Sorprende, por qué no decirlo, el silencio de los sindicatos de futbolistas, se diría que desaparecidos ante la descarada dictadura de unos órganos supranacionales voraces hasta la exageración. ¿Dónde queda lo de velar por la salud y dignidad de sus representados? ¿Oyeron hablar de conceptos como seguridad e higiene en el trabajo? Hoy, luego de mucha dejación desde las Federaciones Nacionales, son las Ligas de Fútbol Profesionales quienes controlan al 99 % el fútbol de élite europeo. Y se están cansando. Una de esas Ligas, sustentada por la mayoría de clubes integrantes, ya ha pespunteado la intención de no prestar futbolistas de su órbita a nadie, en tanto se resuelva esta pandemia. Cabría preguntarse por qué sólo en tiempos de pandemia, por qué no extender su negativa hasta el infinito. Ningún tribunal ordinario sería capaz de sustentar la entrega obligatoria y gratuita desde una Sociedad Anónima a otro ente, a sus mejores trabajadores, los mejor remunerados y envidia de la competencia. Bien al contrario, cualquiera de esas Sociedades pudiera verse en aprietos tan pronto uno sólo de sus accionistas demandase a sus rectores por administración desleal. Porque según el código, dedicar una parte o todo el patrimonio societario a fines u objetivos ajenos a la actividad, implica como mínimo deslealtad dolosa en términos de gestión mercantil. En el seno de FIFA y UEFA conocen sobradamente lo mal que les ha ido ante los tribunales ordinarios. No se antoja arriesgado aventurar que también por cuanto respecta a las selecciones nacionales pudieran recibir un último y definitivo revolcón.

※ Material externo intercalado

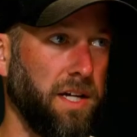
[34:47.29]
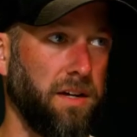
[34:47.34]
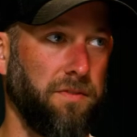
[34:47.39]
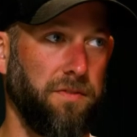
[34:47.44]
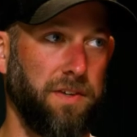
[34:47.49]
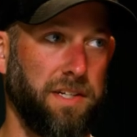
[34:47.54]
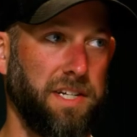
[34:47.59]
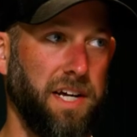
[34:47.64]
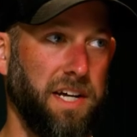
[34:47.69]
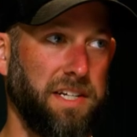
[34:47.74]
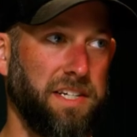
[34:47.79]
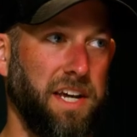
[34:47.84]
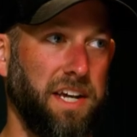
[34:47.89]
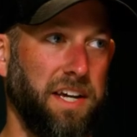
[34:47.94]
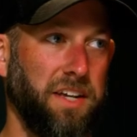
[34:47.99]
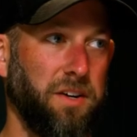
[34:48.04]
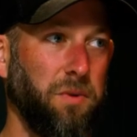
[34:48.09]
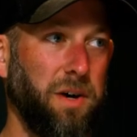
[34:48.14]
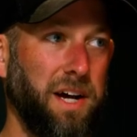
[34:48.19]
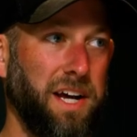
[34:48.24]
And if, if you
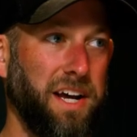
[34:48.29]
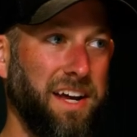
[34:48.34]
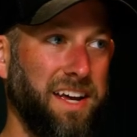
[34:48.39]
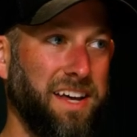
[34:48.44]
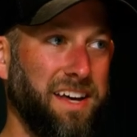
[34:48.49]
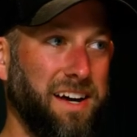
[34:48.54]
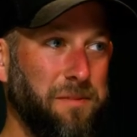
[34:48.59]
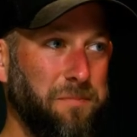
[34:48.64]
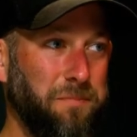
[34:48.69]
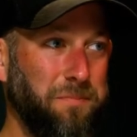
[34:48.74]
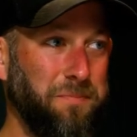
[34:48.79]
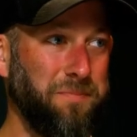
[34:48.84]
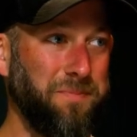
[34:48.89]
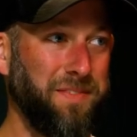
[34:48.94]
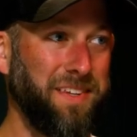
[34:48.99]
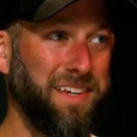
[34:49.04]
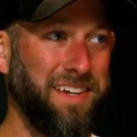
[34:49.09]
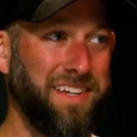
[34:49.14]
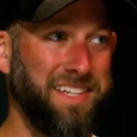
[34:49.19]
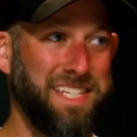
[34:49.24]
don't away, have the taken
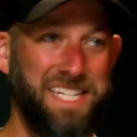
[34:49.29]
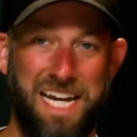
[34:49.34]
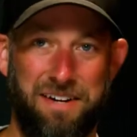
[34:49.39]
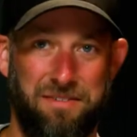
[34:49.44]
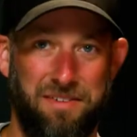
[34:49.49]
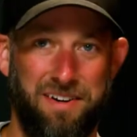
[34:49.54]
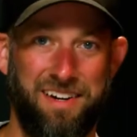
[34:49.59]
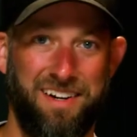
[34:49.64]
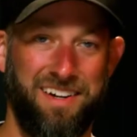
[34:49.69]
away part, never...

Las patentes de corso aferradas a la pelota serán historia también, un día no lejano. Y es muy probable que salten en pedazos sacudidas por cualquier fenómeno ajeno a lo puramente futbolístico. El corso fue condenado en París, cuando la Guerra de Crimea no tuvo su origen cierto ni un posterior desarrollo amparado en tan abominable práctica. Tal vez el fútbol se desprenda de sus más oscuras prácticas por cualquier cuestión tangencial. Bien mirado, los tiempos convulsos suelen llevarse por delante prácticas y métodos inútiles o en desuso.